# TASK DETAILS:
Each entry below must be repeated exactly, with pictures left out.

# INPUT:
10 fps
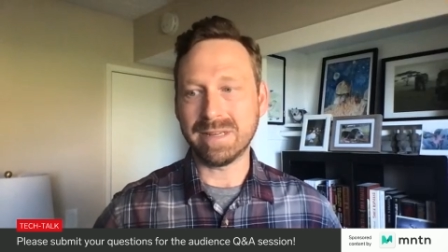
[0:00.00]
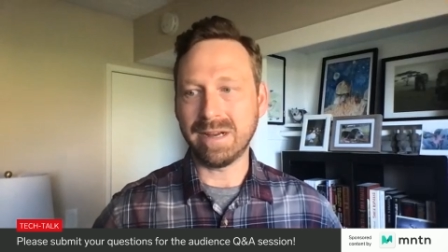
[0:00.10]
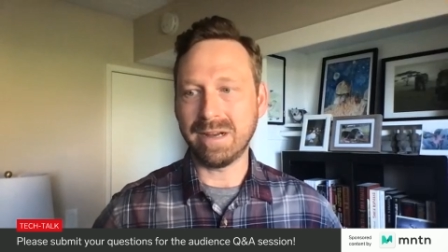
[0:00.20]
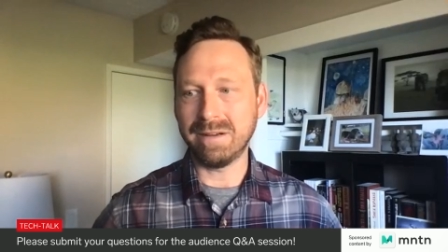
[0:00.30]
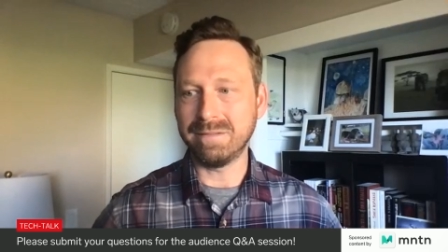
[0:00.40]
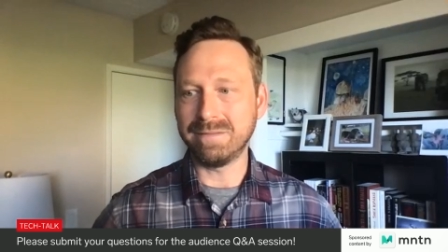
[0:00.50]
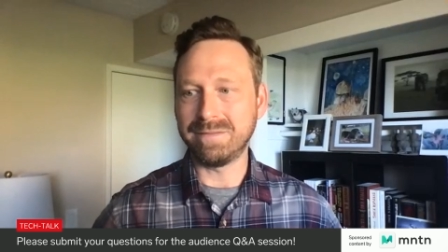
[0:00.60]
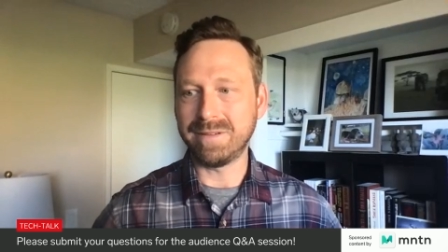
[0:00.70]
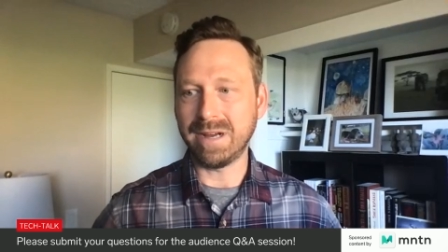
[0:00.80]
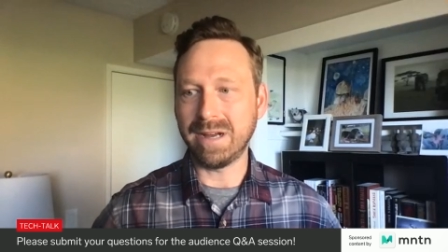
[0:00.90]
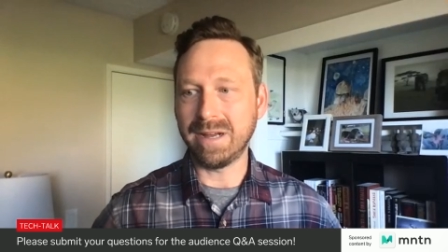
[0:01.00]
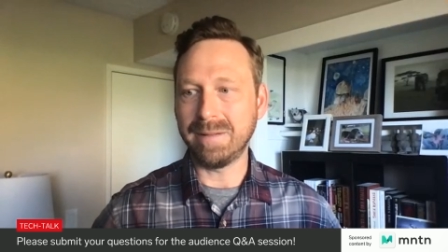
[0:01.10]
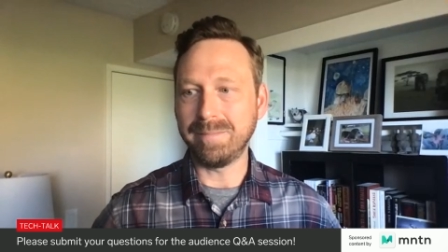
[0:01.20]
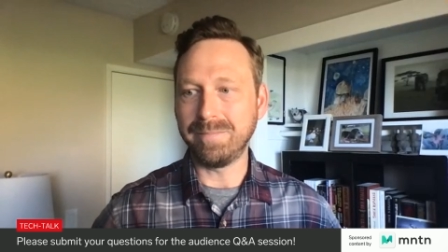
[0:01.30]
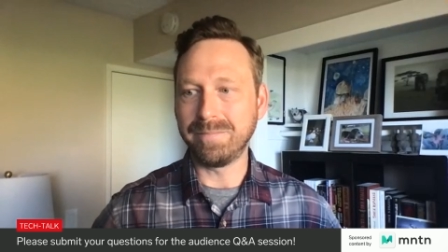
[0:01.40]
of
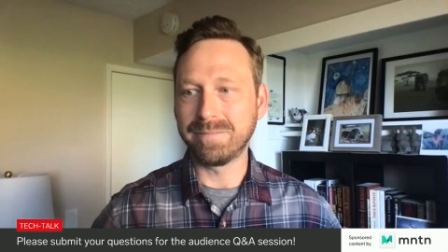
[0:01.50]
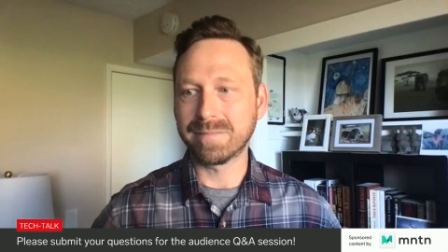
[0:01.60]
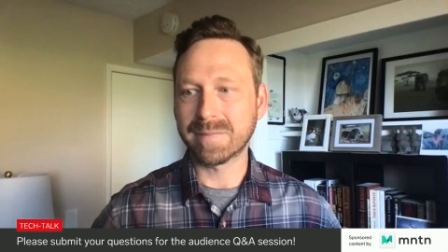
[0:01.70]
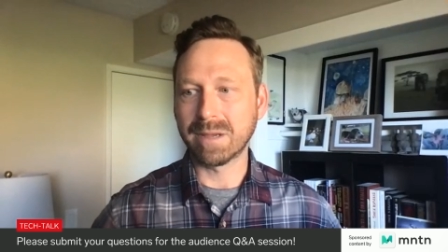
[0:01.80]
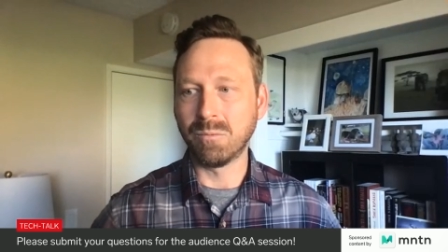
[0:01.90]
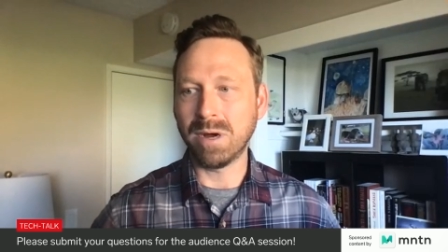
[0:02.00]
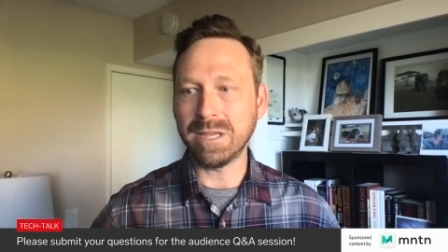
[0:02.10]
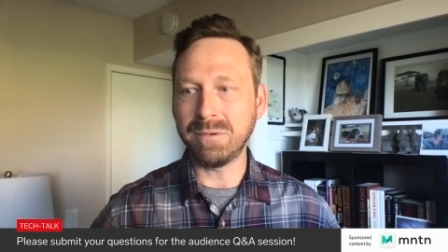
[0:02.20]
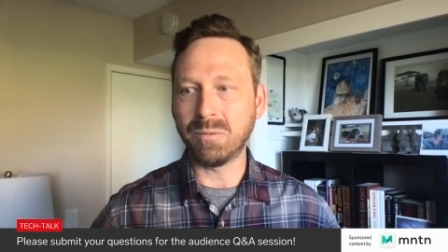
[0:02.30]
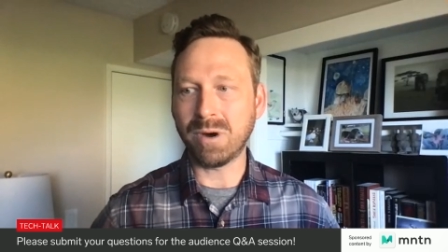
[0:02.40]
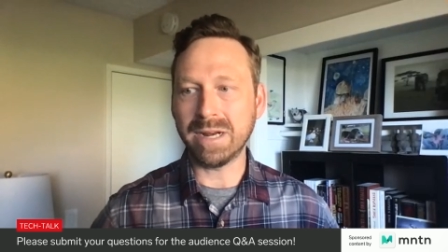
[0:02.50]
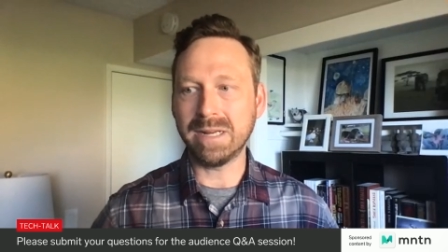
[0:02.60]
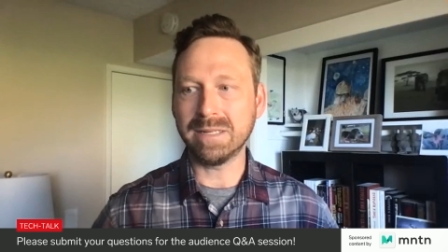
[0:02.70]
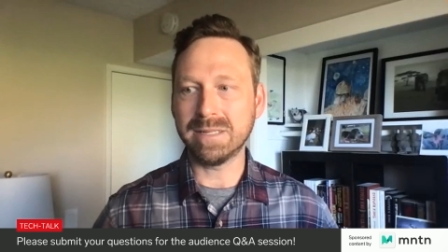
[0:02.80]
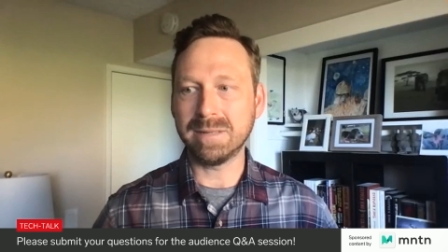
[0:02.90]
what you would
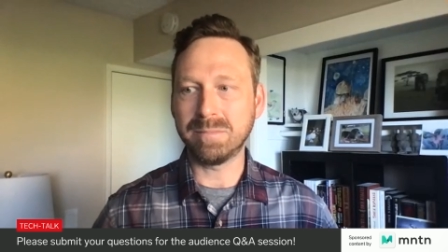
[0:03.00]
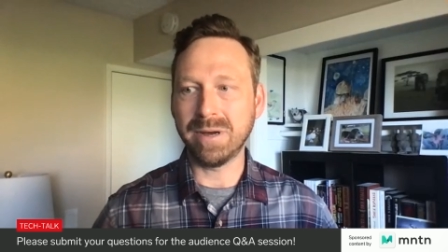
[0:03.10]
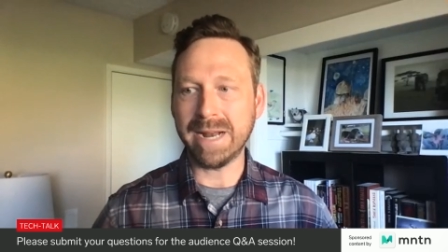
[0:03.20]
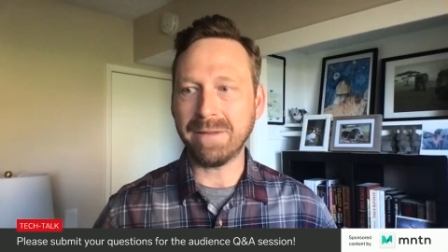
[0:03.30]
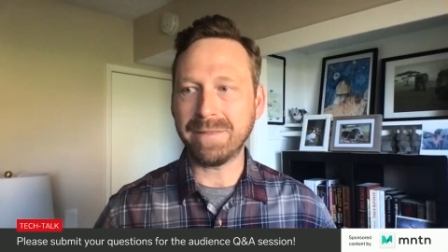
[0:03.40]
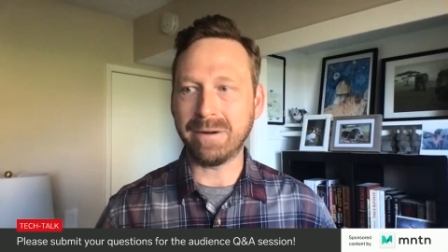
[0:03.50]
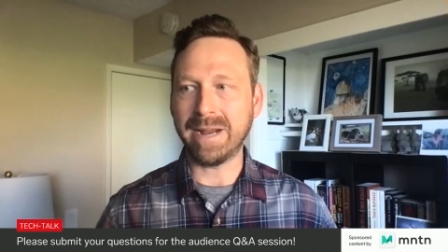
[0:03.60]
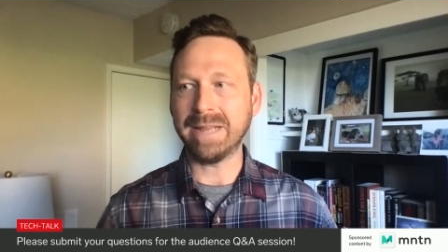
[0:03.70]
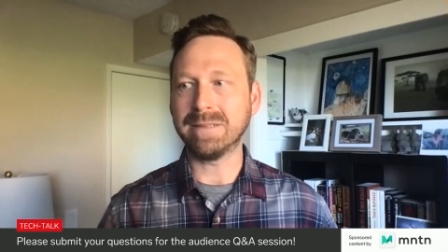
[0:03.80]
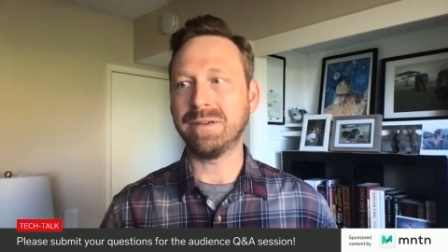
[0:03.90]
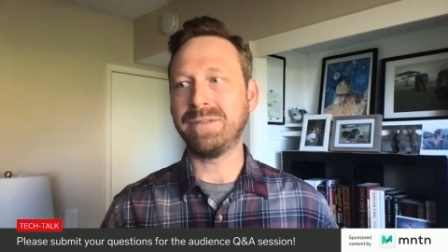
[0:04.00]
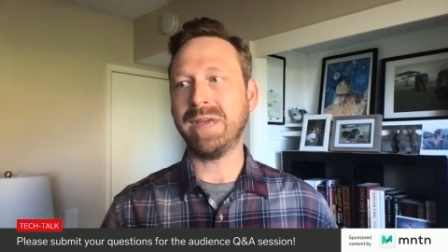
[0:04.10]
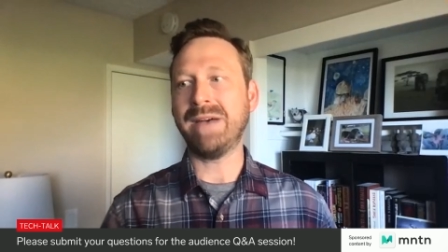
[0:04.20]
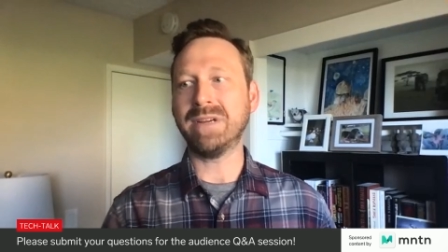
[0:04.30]
want to put out there, right? So if you have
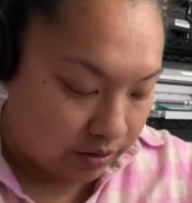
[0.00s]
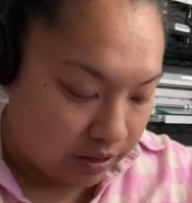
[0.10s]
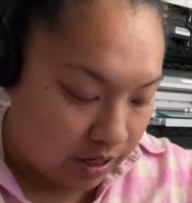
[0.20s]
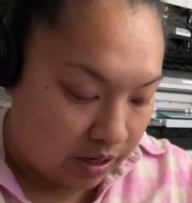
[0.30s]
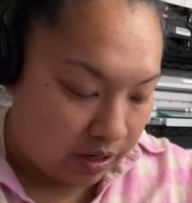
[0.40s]

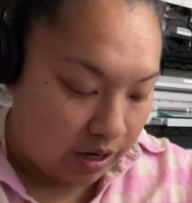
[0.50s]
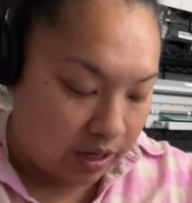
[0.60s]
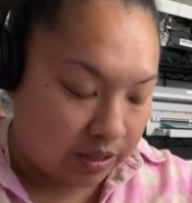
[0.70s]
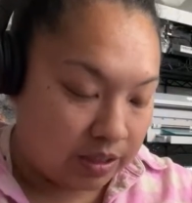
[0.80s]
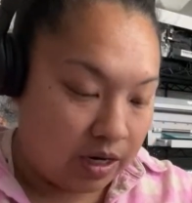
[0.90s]
Done
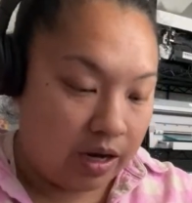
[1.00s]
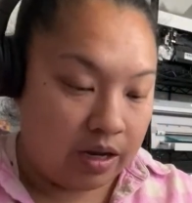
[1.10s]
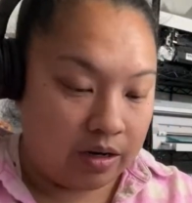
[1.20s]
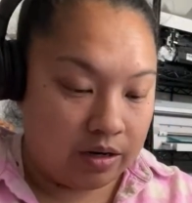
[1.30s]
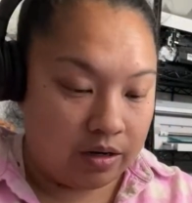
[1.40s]
and
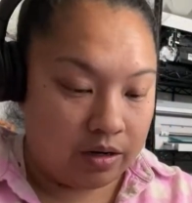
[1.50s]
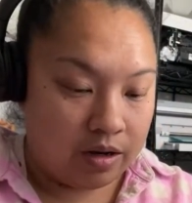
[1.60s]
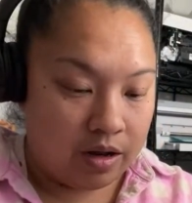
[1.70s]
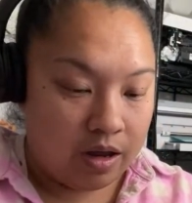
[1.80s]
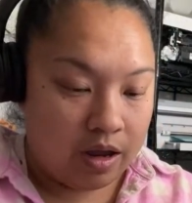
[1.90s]
done.
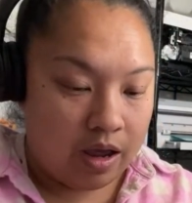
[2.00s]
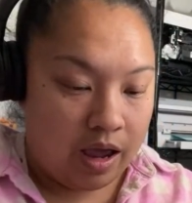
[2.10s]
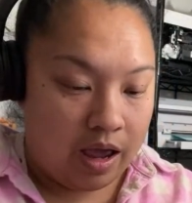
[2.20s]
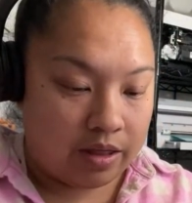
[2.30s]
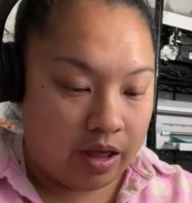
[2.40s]

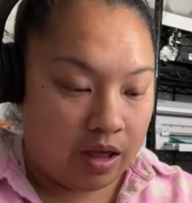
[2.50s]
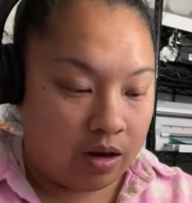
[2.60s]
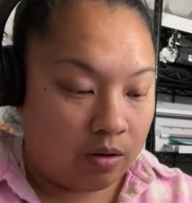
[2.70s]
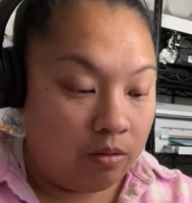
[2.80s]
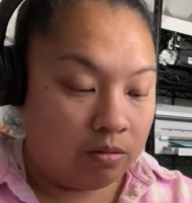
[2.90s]
And then,
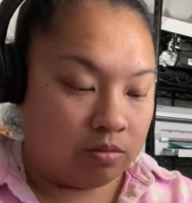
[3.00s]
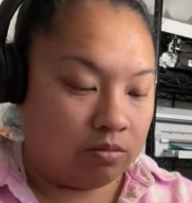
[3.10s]
ooh,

# SOLVED PROBLEM:
10 fps
[0:00.00]
[0:00.10]
[0:00.20]
[0:00.30]
[0:00.40]
[0:00.50]
[0:00.60]
[0:00.70]
[0:00.80]
[0:00.90]
[0:01.00]
[0:01.10]
[0:01.20]
[0:01.30]
[0:01.40]
of
[0:01.50]
[0:01.60]
[0:01.70]
[0:01.80]
[0:01.90]
[0:02.00]
[0:02.10]
[0:02.20]
[0:02.30]
[0:02.40]
[0:02.50]
[0:02.60]
[0:02.70]
[0:02.80]
[0:02.90]
what you would
[0:03.00]
[0:03.10]
[0:03.20]
[0:03.30]
[0:03.40]
[0:03.50]
[0:03.60]
[0:03.70]
[0:03.80]
[0:03.90]
[0:04.00]
[0:04.10]
[0:04.20]
[0:04.30]
want to put out there, right? So if you have
[0.00s]
[0.10s]
[0.20s]
[0.30s]
[0.40s]

[0.50s]
[0.60s]
[0.70s]
[0.80s]
[0.90s]
Done
[1.00s]
[1.10s]
[1.20s]
[1.30s]
[1.40s]
and
[1.50s]
[1.60s]
[1.70s]
[1.80s]
[1.90s]
done.
[2.00s]
[2.10s]
[2.20s]
[2.30s]
[2.40s]

[2.50s]
[2.60s]
[2.70s]
[2.80s]
[2.90s]
And then,
[3.00s]
[3.10s]
ooh,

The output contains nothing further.